So before I go all in, and spend thousands of dollars on replacing everything, I thought it would be best to buy 1 Godox Monoblock and test it out..

Here is what I bought to test out.

$599.95 Adorama KIt (Flashpoint XPLOR 600) that included.
  • 1 Flashpoint XPLOR 600 HSS Battery-Powered Monolight - Bowens Mount (AD600)
  • 1 Flashpoint 10' C Stand on Turtle Base Kit, 40" Grip Arm & Two 3" Gobo Heads
  • 1 Glow EZ Lock Quick Octa Large Softbox With Bowens Mount (36")
$100.00 Godox AD-AC AC Power Source Adapter from Amazon.

$68.00 Godox AD-H600B 600W Flash head Extension from Amazon.

$22.50 LimoStudio Super Clamp with Standard Stud from Amazon.

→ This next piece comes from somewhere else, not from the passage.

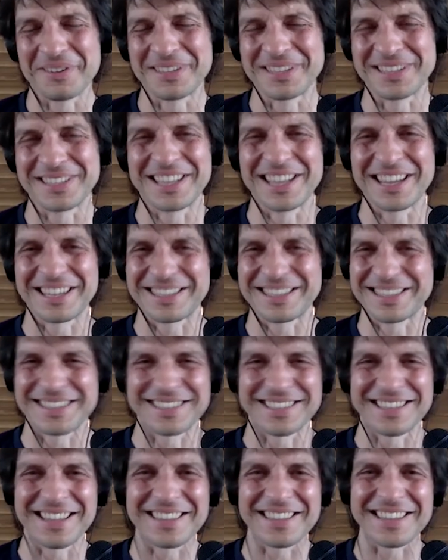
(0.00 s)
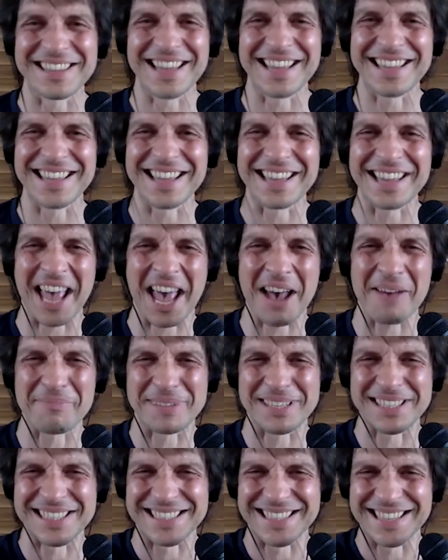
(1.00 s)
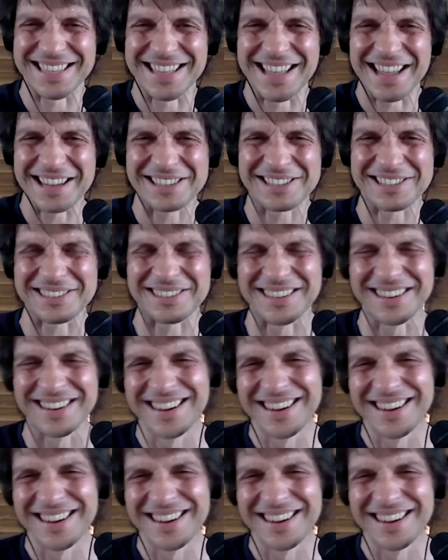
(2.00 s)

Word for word: It's like nothing like that happens in the nature.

$59.00 Godox X2T-C E-TTL II 2.4G HSS 1/8000s Wireless Flash Remote from Amazon.

Total for all that was $849.45..

Yesterday I had an in studio shoot in which I used the new AD600 battery powered as the key light, and triggered via the on camera X2T-C. I used 2 of my 15 year old monoblocks for the back lights set in optical slave mode.

Setting the AD600 power to 1/16th provided an even head to toe exposure of F5.6 @ ISO200, 1/160th second. At this power the recycle time was instantaneous. The light was approximately 8 feet 4 inches away from the subject and mounted in a 6 foot diameter umbrella mount SIlver PLM with front diffuser fabric. I was able to set the power of the AD600 remotely with out any issues.



I was curious if the battery powered AD600 would last the entire shoot, in the event it didn't, I had also purchased the AC adapter. I fully charged the AD600 before the shoot and the battery did last the entire shoot! I shot a total of 416 frames during the session. After the session I checked the battery LED's and it still showed full. All 4 charge indicator LED's were still on. According to the tech specs of the ad600, it says it can go 450 full power flashes on a full charge. Since I was using it at 1/16th power, I guess that means it would go for 7200 flashes on a full charge.


Battery power still shows full after 416 frames shot.

During this studio session, out of the new equipment I bought, I have only tested out the XPLOR 600 (AD600) and the X2T-C Wireless Flash Remote and they both worked perfectly!


DPP Conversion Only, AD600 @ 1/16 power as Key light in a 6' SIlver PLM w front diffusion 8 feet away from subject. Produced an even f5.6 @ ISO 200, 1/160th of a second.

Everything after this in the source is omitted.